• Your assignment: Which lines run from the one with "[2:26.35-2:27.35]" through the end of the data? Retype them exactly, without pictures.

Records from a data source

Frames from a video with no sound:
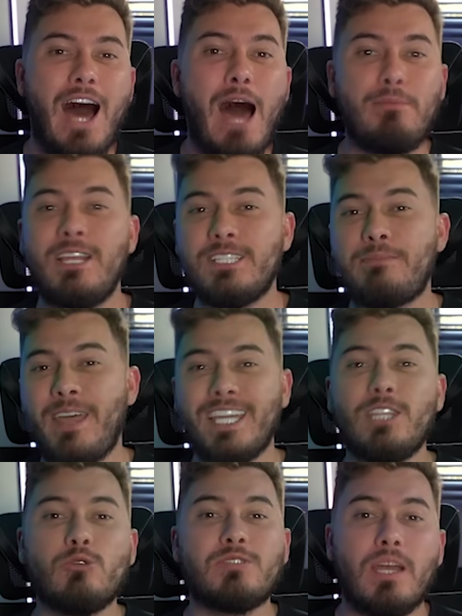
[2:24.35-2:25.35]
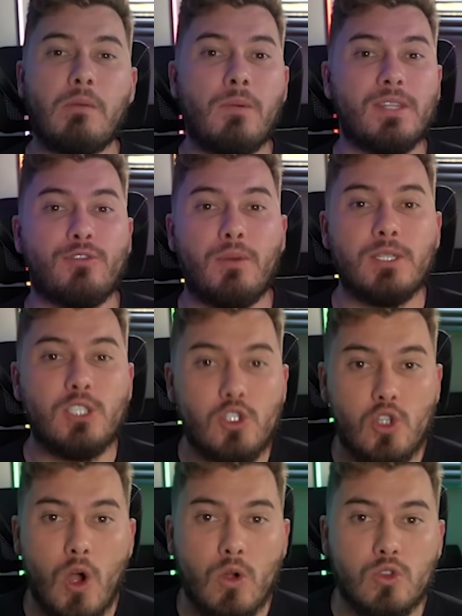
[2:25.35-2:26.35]
A Blaze, para quem não sabe, é uma plataforma de
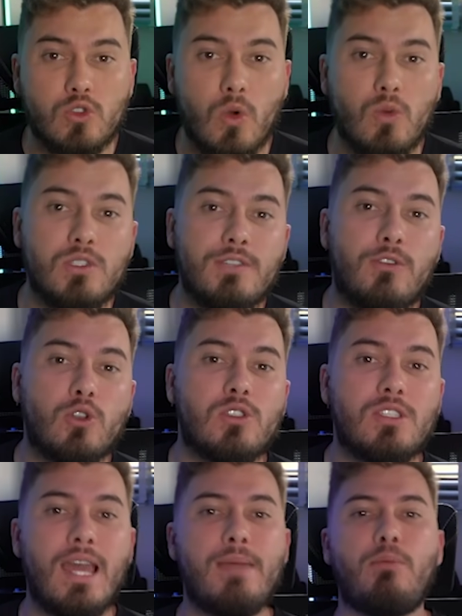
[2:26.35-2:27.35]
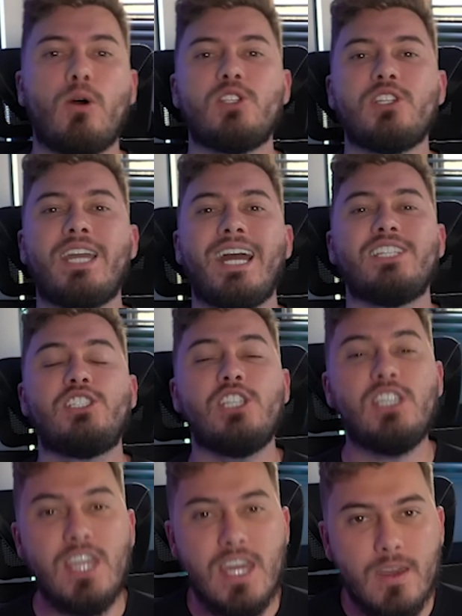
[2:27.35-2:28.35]
jogos onde você aí pode ganhar
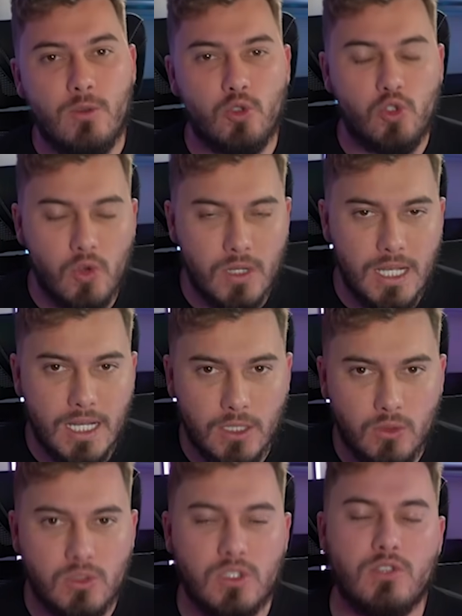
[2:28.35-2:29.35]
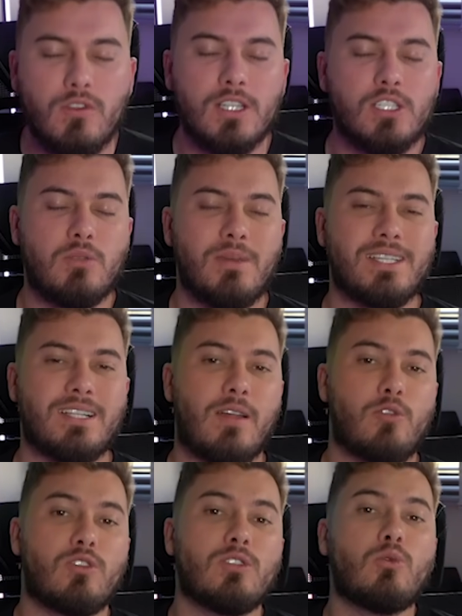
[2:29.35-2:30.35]
dinheiro jogando, se divertindo, mas é claro,
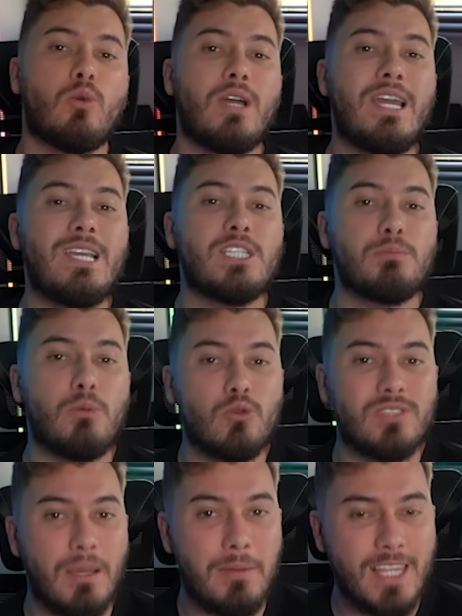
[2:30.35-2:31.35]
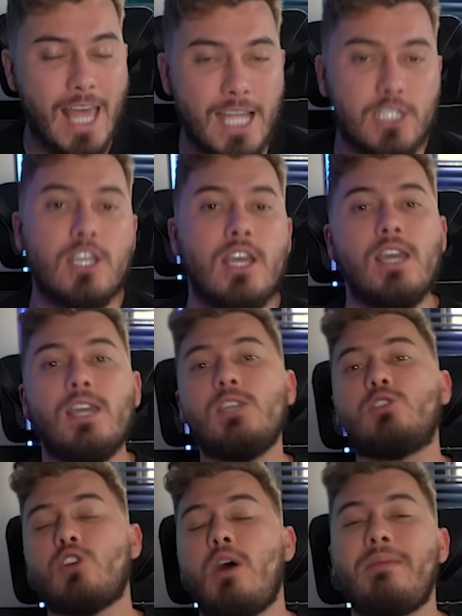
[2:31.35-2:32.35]
jogando com responsabilidade e
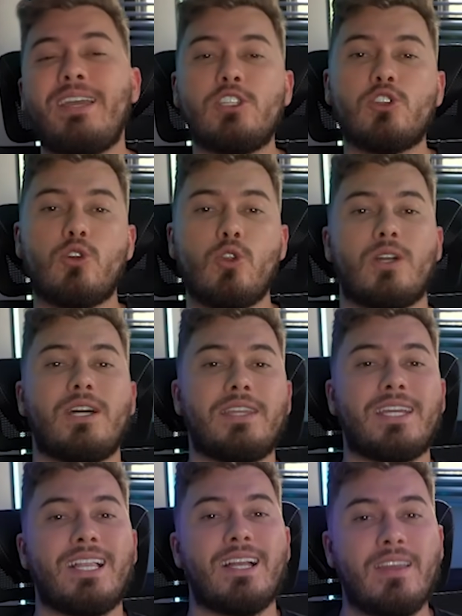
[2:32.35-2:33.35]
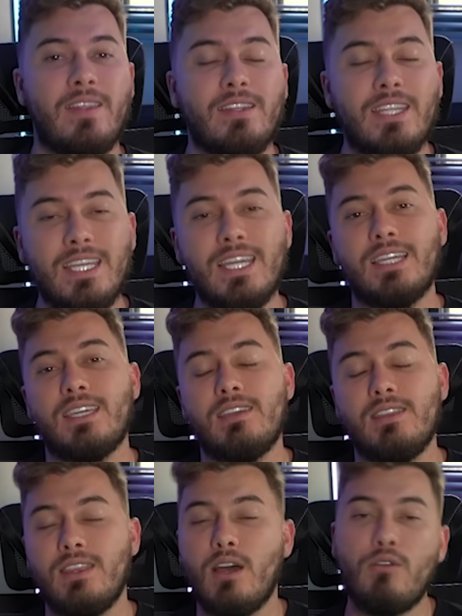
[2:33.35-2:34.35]
somente colocando aquela graninha que
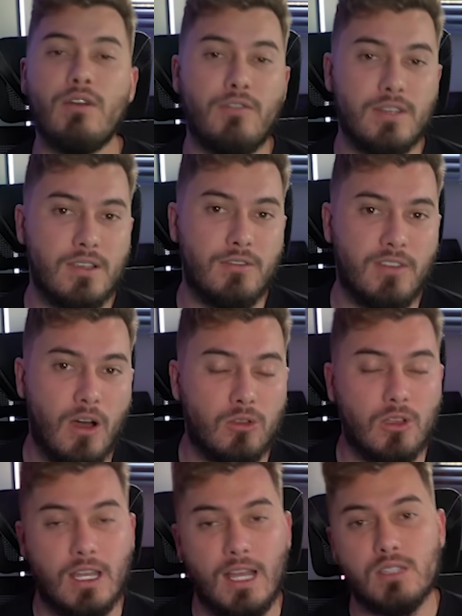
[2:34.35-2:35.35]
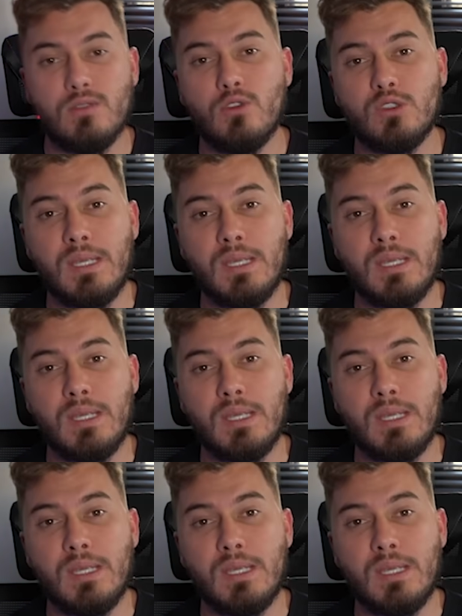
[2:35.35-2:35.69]
não vai fazer falta caso você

• Completed exercise:
[2:26.35-2:27.35]
[2:27.35-2:28.35]
jogos onde você aí pode ganhar
[2:28.35-2:29.35]
[2:29.35-2:30.35]
dinheiro jogando, se divertindo, mas é claro,
[2:30.35-2:31.35]
[2:31.35-2:32.35]
jogando com responsabilidade e
[2:32.35-2:33.35]
[2:33.35-2:34.35]
somente colocando aquela graninha que
[2:34.35-2:35.35]
[2:35.35-2:35.69]
não vai fazer falta caso você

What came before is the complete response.